По его лицу пробегает тень, но она исчезает прежде, чем я успеваю спросить об этом. Я уверена, ему есть что рассказать. Я хочу быть той, с кем он делится всем. И это всего лишь наша вторая встреча. Да поможет мне Бог, если я увижу его в третий раз. Я могла бы наброситься на него и попросить забрать меня из гнетущего дома моего отца.
— Спасибо за службу, — говорю я, вкладывая смысл в каждое слово. Я не могу представить, какую жизнь он вел и на какие жертвы шёл, чтобы защитить таких людей, как я.
Хаксли кивает, прочищая горло.
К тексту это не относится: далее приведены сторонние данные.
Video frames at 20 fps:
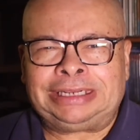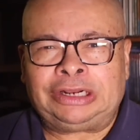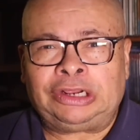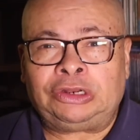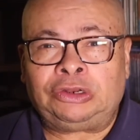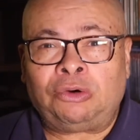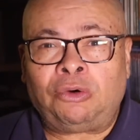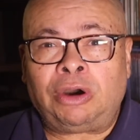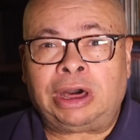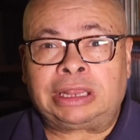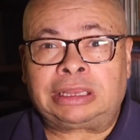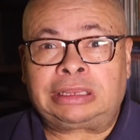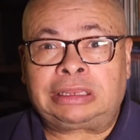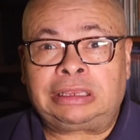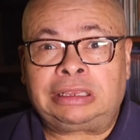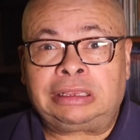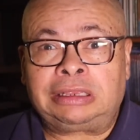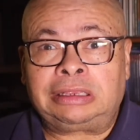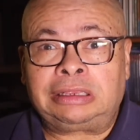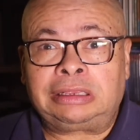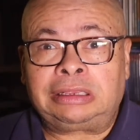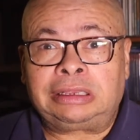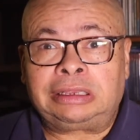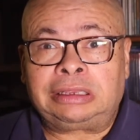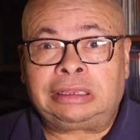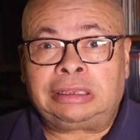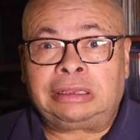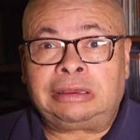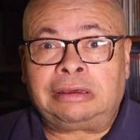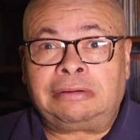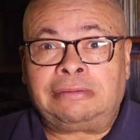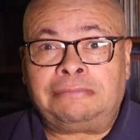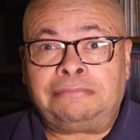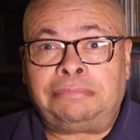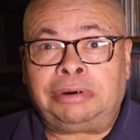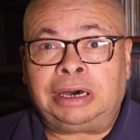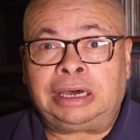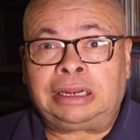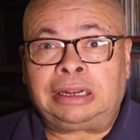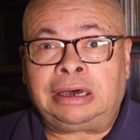in the North.
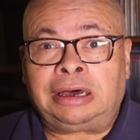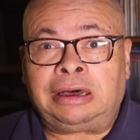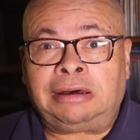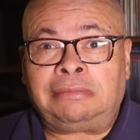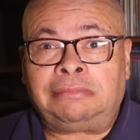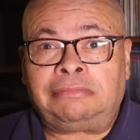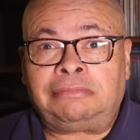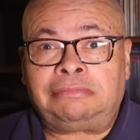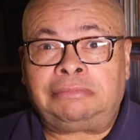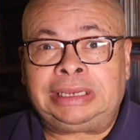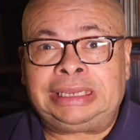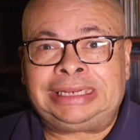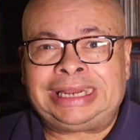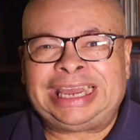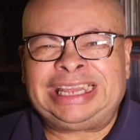But in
История с «выходом в отставку» — это ещё не всё, но я знаю, что сейчас не время и не место для обсуждения. Проблема в том, что в моей нынешней жизни никогда не бывает подходящего времени для разговоров. Есть причина, по которой у меня нет друзей: мой отец прогоняет их всех и держит меня при себе под предлогом «моей защиты».
— Я как раз собиралась пополнить запасы отверток в том ряду, — говорю я, указывая на второй ряд висячих инструментов сверху. — Можешь взять лестницу вон там. — Я киваю в сторону кассы, где к двери в подсобку прислонена лестница.
Хаксли практически бежит к лестнице, радуясь, что ему дали задание. Вернувшись, он расставляет всё по местам и берёт коробку с отвертками, стоящую у стены, которую я собираюсь пополнить.